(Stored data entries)

===

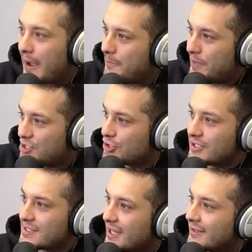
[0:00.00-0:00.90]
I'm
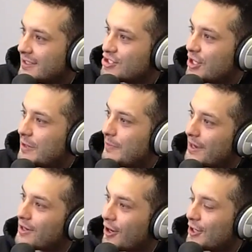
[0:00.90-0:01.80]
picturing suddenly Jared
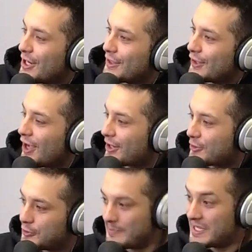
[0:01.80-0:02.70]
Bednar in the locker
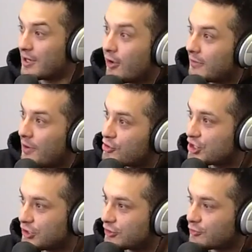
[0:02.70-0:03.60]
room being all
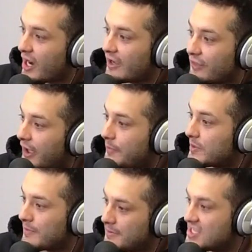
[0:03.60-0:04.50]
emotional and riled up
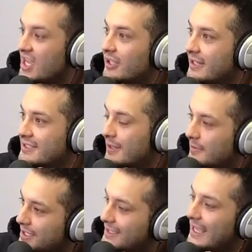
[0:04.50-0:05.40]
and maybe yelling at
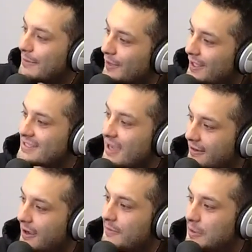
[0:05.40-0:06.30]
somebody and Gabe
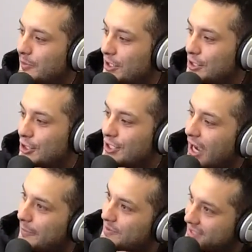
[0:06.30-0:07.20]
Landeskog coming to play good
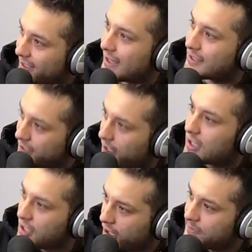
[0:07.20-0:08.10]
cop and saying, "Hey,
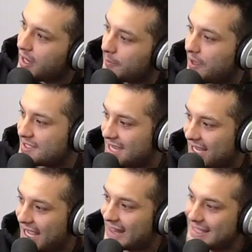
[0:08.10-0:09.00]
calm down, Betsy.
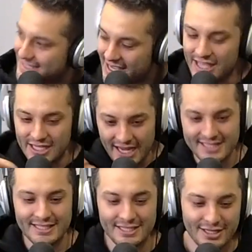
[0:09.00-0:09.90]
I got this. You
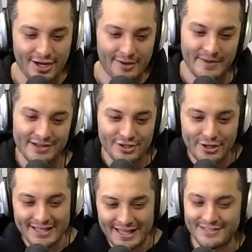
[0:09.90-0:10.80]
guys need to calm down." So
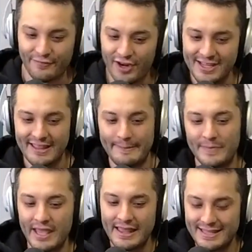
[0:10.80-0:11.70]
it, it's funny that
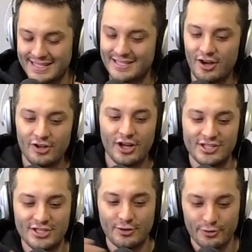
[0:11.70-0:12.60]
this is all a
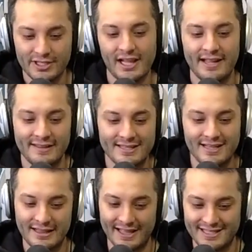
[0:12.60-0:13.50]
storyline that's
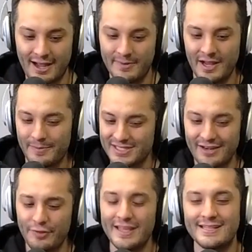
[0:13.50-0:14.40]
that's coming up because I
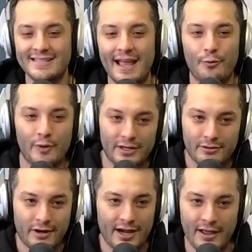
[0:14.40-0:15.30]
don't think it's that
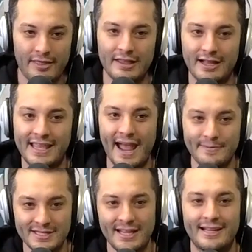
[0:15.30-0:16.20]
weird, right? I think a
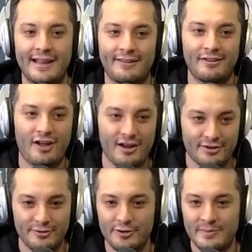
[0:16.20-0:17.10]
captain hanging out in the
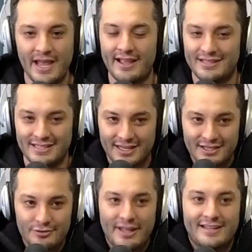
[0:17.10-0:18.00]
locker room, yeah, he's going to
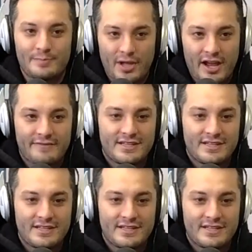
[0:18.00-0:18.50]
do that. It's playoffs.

===

I would like the lines from the one with "[0:04.50-0:05.40]" through the last line of the data above retyped exactly, with pictures left out, please.

◆ **Result of this exercise**:
[0:04.50-0:05.40]
and maybe yelling at
[0:05.40-0:06.30]
somebody and Gabe
[0:06.30-0:07.20]
Landeskog coming to play good
[0:07.20-0:08.10]
cop and saying, "Hey,
[0:08.10-0:09.00]
calm down, Betsy.
[0:09.00-0:09.90]
I got this. You
[0:09.90-0:10.80]
guys need to calm down." So
[0:10.80-0:11.70]
it, it's funny that
[0:11.70-0:12.60]
this is all a
[0:12.60-0:13.50]
storyline that's
[0:13.50-0:14.40]
that's coming up because I
[0:14.40-0:15.30]
don't think it's that
[0:15.30-0:16.20]
weird, right? I think a
[0:16.20-0:17.10]
captain hanging out in the
[0:17.10-0:18.00]
locker room, yeah, he's going to
[0:18.00-0:18.50]
do that. It's playoffs.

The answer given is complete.